I discovered Carolyn Ives Gilman because I enjoyed her idiosyncratic short story "Touring with the Alien"where a woman travels together with an alien in a near future USA (published in "The Year`s Best Science Fiction - Thirty-Fourth Annual Collection by Gardner Dozois” here my review ) and I indulged in her masterpiece "Umbernight". Human settlers on an inhospitable planet are hiking through unknown land to capture something they need. The hikers have to deal with a bizarre & deadly environment - a thrilling adventure story (published in "The Best Science Fiction of the Year Volume 4" by Neil Clarke. My review ).

These short stories drew my attention to her novel "Dark Orbit" ( amazon). Again Gilman sets an adventure story into a bizarre environment. A team of scientists are send to a space ship which orbits a newly discovered planet where they observe weird physics. The baseline and the first 50% pages are fascinating and kept me on the edge, but then author started to meander the story more and more till she lost the control. I doubt that she knew in the final what she wanted to write about. What a pity.
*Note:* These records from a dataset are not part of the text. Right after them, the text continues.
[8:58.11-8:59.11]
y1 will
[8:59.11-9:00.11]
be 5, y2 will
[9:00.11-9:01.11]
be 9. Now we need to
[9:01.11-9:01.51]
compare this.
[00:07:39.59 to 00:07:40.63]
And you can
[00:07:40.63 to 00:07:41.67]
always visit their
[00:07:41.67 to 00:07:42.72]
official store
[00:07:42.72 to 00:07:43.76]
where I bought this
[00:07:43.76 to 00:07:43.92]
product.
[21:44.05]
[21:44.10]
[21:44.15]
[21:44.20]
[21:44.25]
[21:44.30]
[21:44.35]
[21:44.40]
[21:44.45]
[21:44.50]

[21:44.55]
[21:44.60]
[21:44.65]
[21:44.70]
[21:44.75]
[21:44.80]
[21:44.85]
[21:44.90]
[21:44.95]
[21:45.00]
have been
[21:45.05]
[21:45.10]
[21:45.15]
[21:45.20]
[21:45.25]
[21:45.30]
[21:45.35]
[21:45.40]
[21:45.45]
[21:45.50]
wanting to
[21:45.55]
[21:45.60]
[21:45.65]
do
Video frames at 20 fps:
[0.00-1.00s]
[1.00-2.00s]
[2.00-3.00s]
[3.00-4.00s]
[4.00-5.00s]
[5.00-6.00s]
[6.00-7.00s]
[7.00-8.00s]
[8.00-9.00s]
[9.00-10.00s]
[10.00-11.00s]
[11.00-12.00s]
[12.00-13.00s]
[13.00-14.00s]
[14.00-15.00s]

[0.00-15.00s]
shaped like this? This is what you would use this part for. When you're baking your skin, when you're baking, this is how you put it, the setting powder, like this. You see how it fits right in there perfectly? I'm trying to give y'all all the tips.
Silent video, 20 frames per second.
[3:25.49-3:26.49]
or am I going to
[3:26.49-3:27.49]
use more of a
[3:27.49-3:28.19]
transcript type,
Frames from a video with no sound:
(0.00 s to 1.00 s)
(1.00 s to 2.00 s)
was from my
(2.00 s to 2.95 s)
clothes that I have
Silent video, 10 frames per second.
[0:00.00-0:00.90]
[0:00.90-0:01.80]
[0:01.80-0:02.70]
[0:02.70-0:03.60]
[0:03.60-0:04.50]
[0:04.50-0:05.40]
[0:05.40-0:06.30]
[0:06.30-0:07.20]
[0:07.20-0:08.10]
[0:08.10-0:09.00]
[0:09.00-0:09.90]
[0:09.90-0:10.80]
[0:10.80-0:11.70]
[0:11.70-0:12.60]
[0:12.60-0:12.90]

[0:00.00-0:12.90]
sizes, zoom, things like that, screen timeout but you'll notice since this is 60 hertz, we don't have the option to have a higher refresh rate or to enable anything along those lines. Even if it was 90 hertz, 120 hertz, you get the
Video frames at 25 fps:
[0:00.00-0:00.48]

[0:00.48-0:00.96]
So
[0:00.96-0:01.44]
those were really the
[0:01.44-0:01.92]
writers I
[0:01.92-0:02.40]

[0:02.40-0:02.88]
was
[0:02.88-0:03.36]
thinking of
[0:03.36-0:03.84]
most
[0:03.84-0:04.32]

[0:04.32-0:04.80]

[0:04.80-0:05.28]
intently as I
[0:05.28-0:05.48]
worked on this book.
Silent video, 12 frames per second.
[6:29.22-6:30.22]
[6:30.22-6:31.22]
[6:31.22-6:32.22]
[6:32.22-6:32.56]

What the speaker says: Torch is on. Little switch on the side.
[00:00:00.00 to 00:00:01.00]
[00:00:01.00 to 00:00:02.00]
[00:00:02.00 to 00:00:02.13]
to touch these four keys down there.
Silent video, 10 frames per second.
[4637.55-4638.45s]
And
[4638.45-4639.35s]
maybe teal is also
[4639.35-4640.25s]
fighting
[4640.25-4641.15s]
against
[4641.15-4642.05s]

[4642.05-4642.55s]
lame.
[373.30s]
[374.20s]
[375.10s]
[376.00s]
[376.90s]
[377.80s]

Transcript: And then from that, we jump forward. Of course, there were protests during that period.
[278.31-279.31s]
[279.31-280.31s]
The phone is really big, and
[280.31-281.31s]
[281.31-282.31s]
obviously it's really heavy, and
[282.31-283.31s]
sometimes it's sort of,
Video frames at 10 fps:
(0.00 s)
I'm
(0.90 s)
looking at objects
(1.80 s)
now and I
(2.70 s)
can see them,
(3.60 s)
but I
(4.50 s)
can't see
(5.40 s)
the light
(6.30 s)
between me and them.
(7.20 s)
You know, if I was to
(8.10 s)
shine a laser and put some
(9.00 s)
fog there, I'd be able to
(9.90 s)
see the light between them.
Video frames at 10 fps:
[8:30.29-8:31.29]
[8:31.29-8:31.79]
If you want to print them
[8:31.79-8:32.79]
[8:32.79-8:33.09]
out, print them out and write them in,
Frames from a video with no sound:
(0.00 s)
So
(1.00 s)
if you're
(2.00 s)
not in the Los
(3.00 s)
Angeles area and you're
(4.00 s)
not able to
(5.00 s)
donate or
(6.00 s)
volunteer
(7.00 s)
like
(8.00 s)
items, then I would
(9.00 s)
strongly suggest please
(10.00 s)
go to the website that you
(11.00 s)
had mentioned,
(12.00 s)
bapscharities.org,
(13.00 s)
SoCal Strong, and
The early parts of the book are a felicitous mix of physics, especially cosmology, and entertainment. I enjoyed the beauty of her language: "As they orbited into day, the planet below became a shimmering mass of tinsel. The surface was a sea of reflections stirred by the wind". I loved the depiction of the weird spaceship, called "Escher" (named after the surrealist images by M.C.Escher),  and indulged into her wonderful description of quantum physical phenomena:
“The physicist spoke as if they had created two entangled particles, born and split in the same instant, that continued to influence one another across whatever distance separated them. But in fact, it might be that they had only separated two aspects of the same particle, existing simultaneously in two spots, and resonating back and forth. To detect the particles directly would destroy the effect by freezing them into existence in one spot. Until then, they had only potential existence in both spot. In this unresolved state it was possible to use them to communicate by observing their indirect effects on the magnetic field mourned them. But the magnetic bottle was like Pandora´s box - a thing they were forbidden to peak in for fear it would make their particles real”. This is the most poetic writing about the weirdness of quantum physics I have ever read. Stephen Hawkins meets Arthur C. Clark.

Later she focused on the discovered planet,  apparently influenced by her professional experience as historian who works as a curator of the National Museum of the American Indian in Washington D.C.. Unfortunately she tried to blend anthropology with quantum physics which lead to an inedible mixture. Humans - and their environment - appeared and disappeared like some atomic particles.

Apparently Gilman`s strengths lies more in are writing short stories - and  maybe novellas.